I suggest that proper exercise can be used as a preventive measure for psychological, cognitive, and physical health as well. Follow my prescription and lead a better, more fulfilling, and healthier life.

Thursday, April 7, 2011

Ironman-Lew Hollander

Dr. Ironman-Lew Hollander
As many of you know, Lew is a PhD physicist, an endurance rider, an Ironman competitor, an ultra runner, and a ride and tie competitor (21 world championships). He’s ridden over 11,000 competitive endurance miles, has over 150 wins and best conditioned awards and is an AERC Hall of Fame inductee. After completing the 100 mile Western States run in 1984, he began looking for something else to do. He discovered triathlons and then completed 21 out of 21 Hawaiian Ironman’s. And in 2010 has the distinction of being the oldest ride and tie competitor in the long course and the second oldest finisher in the Hawaiian Ironman. His athletic resume is  outstanding and unbelievable.

Lew is a man of many stories. One story he tells is when he was about nine years of age. At nine, he is mixing concoctions that result in making a big bang. He is pleased with his ability to make a bomb “go bang “in his neighborhood. Even then he wants to make a contribution to society and his country. Well, what did he do? This young lad sends a letter to the State Department describing howw to make a bomb explode by mixing certain chemicals. The State Department likes receiving expertise and writes him back. The letter is addressed to Mr. Hollander and says something to the effect of “we want to be able to explode the bomb when WE want to”. Unfortunately, that letter is misplaced.

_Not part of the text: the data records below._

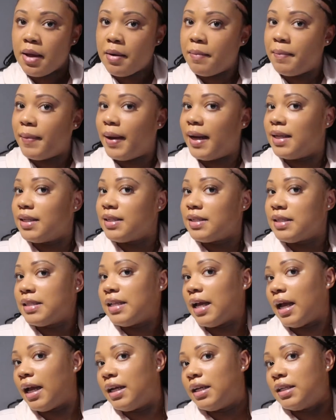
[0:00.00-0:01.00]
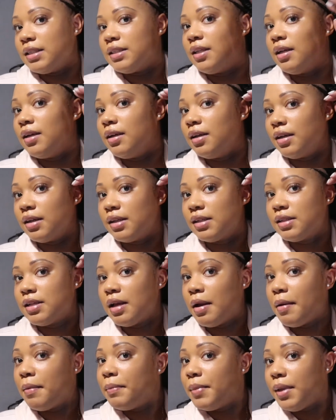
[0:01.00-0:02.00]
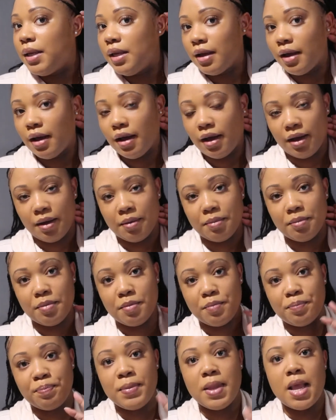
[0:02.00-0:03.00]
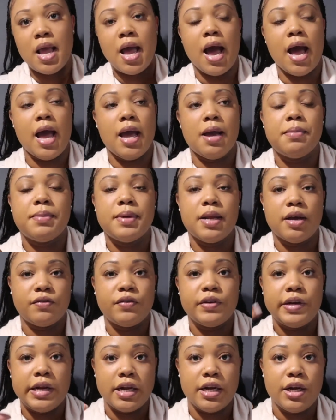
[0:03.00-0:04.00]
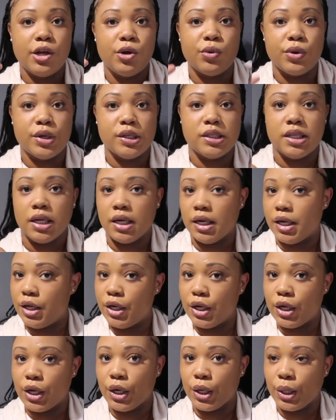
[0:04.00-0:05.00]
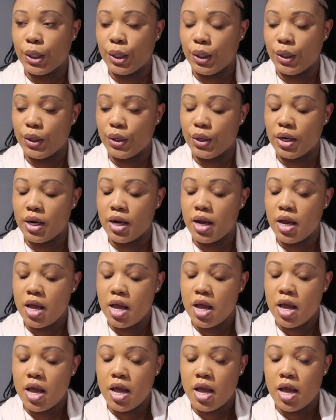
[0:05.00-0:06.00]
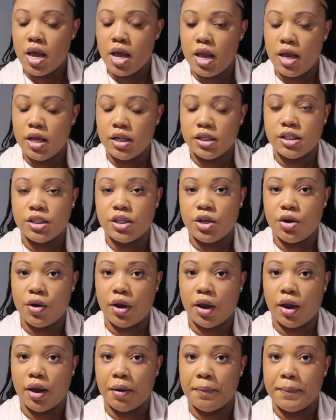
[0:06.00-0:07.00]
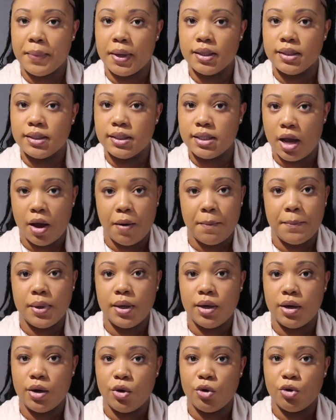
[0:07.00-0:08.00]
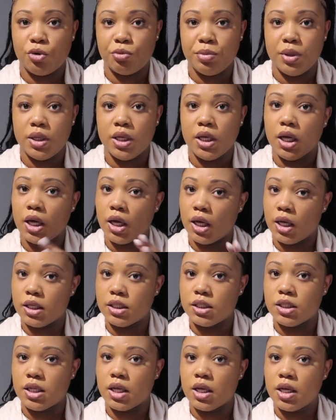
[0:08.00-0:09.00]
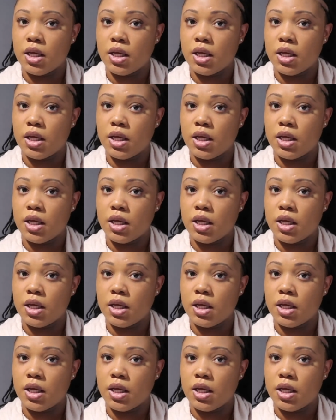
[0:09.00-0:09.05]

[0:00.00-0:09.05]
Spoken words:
my stylist hooked me up. I am definitely going to link her Instagram down below becauseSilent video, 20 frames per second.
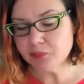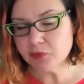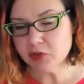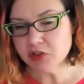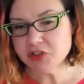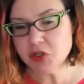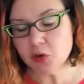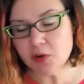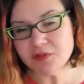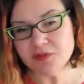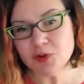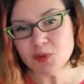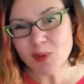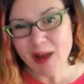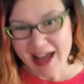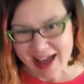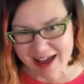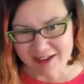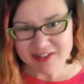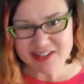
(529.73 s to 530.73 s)
So if you
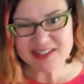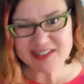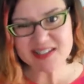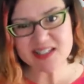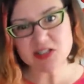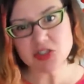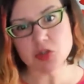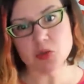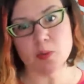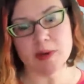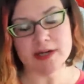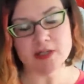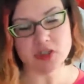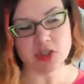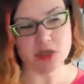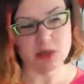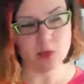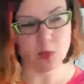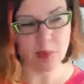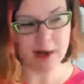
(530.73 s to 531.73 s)
have a
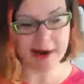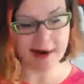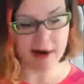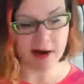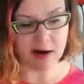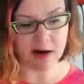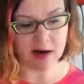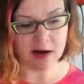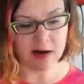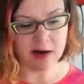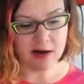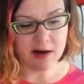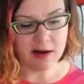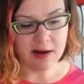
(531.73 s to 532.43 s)
situation where,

Another insight into this man’s personality is when he is an officer and assigned to the US Naval Radiology Defense Radiation Laboratory in San Francisco. Even though he is working with the intellectual elite from nearby universities and with noble prize winners, one might think that would be a highlight for this young 21 -year-old commissioned naval officer. The way he tells it he receives great satisfaction and honor by being allowed to play shortstop on the enlisted men’s baseball team. Being an officer allowed him to play shortstop even though his natural position is playing second base.

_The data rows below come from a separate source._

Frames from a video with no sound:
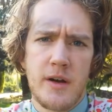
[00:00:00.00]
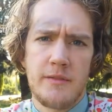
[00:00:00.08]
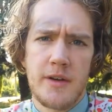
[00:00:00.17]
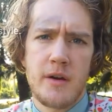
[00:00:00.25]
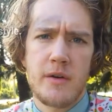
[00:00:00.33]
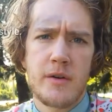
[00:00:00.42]
I've
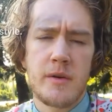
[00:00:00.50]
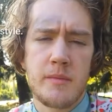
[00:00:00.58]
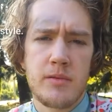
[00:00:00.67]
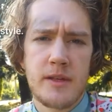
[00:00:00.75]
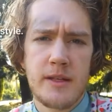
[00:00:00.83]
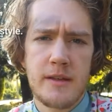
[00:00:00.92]
now
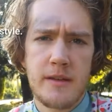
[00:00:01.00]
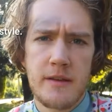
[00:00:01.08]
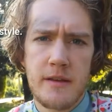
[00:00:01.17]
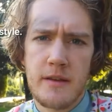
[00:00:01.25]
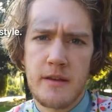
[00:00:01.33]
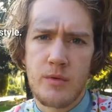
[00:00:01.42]
completed
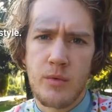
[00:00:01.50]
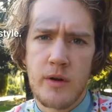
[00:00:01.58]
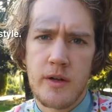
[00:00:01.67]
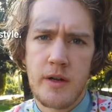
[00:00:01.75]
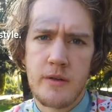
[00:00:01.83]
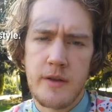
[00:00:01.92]
the
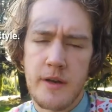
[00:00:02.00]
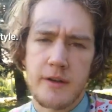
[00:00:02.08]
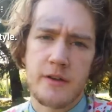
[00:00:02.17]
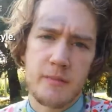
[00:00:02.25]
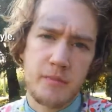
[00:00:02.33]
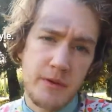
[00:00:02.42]
workout that I
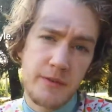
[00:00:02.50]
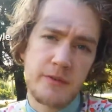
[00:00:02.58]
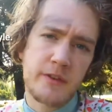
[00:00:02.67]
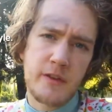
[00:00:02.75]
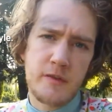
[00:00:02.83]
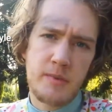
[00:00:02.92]

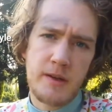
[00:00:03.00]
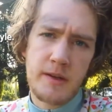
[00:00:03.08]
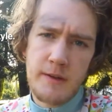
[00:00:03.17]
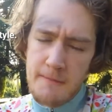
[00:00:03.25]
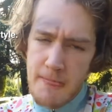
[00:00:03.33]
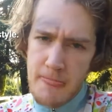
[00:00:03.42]
previously
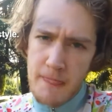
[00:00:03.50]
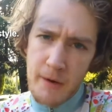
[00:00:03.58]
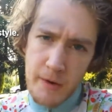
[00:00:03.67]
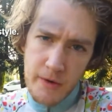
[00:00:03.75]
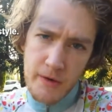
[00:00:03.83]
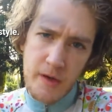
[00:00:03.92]
explained.
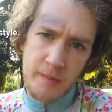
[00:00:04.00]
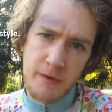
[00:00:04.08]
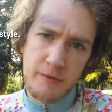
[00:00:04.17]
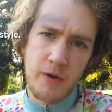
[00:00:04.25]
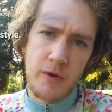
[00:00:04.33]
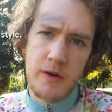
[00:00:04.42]
Now earlier my
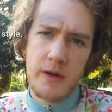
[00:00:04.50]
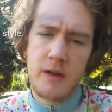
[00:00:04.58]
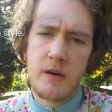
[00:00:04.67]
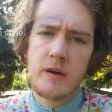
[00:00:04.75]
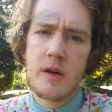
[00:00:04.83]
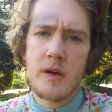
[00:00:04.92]
phone cut
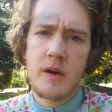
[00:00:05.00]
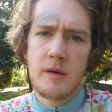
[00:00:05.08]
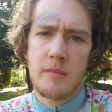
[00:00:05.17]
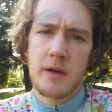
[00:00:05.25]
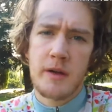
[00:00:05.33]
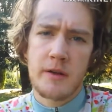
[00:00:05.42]
out,
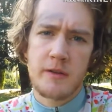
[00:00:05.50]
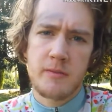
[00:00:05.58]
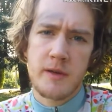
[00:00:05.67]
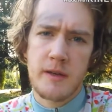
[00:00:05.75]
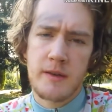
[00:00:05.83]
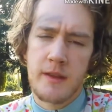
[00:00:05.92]
but I
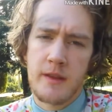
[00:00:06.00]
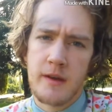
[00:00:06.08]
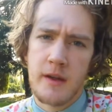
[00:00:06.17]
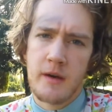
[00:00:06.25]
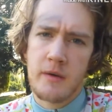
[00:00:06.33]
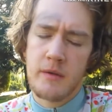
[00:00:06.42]
explained then
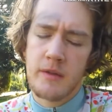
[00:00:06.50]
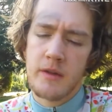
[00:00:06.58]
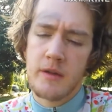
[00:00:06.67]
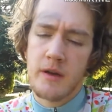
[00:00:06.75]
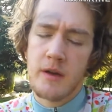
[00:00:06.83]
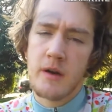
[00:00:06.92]
how
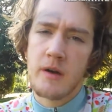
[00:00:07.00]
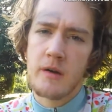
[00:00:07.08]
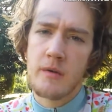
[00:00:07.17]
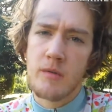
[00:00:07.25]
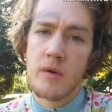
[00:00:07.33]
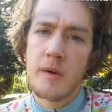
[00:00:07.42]
the
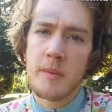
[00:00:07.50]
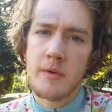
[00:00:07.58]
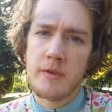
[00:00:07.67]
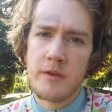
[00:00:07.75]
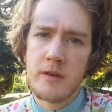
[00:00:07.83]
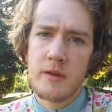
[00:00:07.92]
warm-up
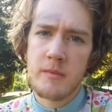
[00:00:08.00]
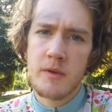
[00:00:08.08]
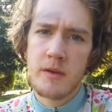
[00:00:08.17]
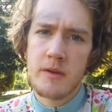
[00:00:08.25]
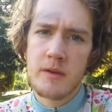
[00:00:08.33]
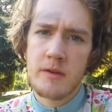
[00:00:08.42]
was going to
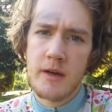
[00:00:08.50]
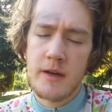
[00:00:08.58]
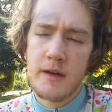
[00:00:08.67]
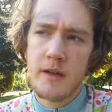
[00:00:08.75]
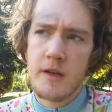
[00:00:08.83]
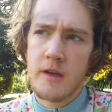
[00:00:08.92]
be
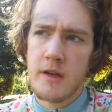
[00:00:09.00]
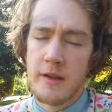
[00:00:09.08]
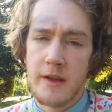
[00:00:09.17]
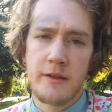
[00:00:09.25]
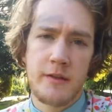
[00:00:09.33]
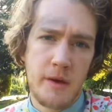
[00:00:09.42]
done, and
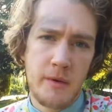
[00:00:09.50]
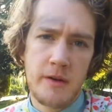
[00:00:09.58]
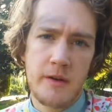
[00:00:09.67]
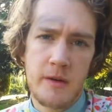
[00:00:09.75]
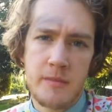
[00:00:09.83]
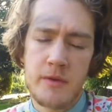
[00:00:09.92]
that's how I
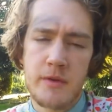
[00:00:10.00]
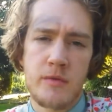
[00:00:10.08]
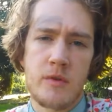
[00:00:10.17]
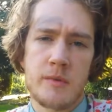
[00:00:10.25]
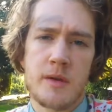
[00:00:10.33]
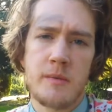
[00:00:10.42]
ended up doing the
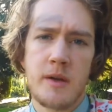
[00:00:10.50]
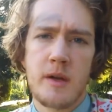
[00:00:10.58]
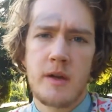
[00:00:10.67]
warm-up.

Lew continues to compete in sports, develop patents, write and present scientific paper’s (in physics and semi conductor research etc.), and to give back to others. In fact let me suggest that you consider reading his short novel “And Chocolate Shall Lead Us”. This novella is about climate change and using rational and scientific thinking to combat this worldwide problem. There is a lot to this man and we want to continue to hear from him. Keep it up Lew.
Pat Browning told me “Lew is one of the toughest men, ever. He doesn’t look like it, but he is a brain”.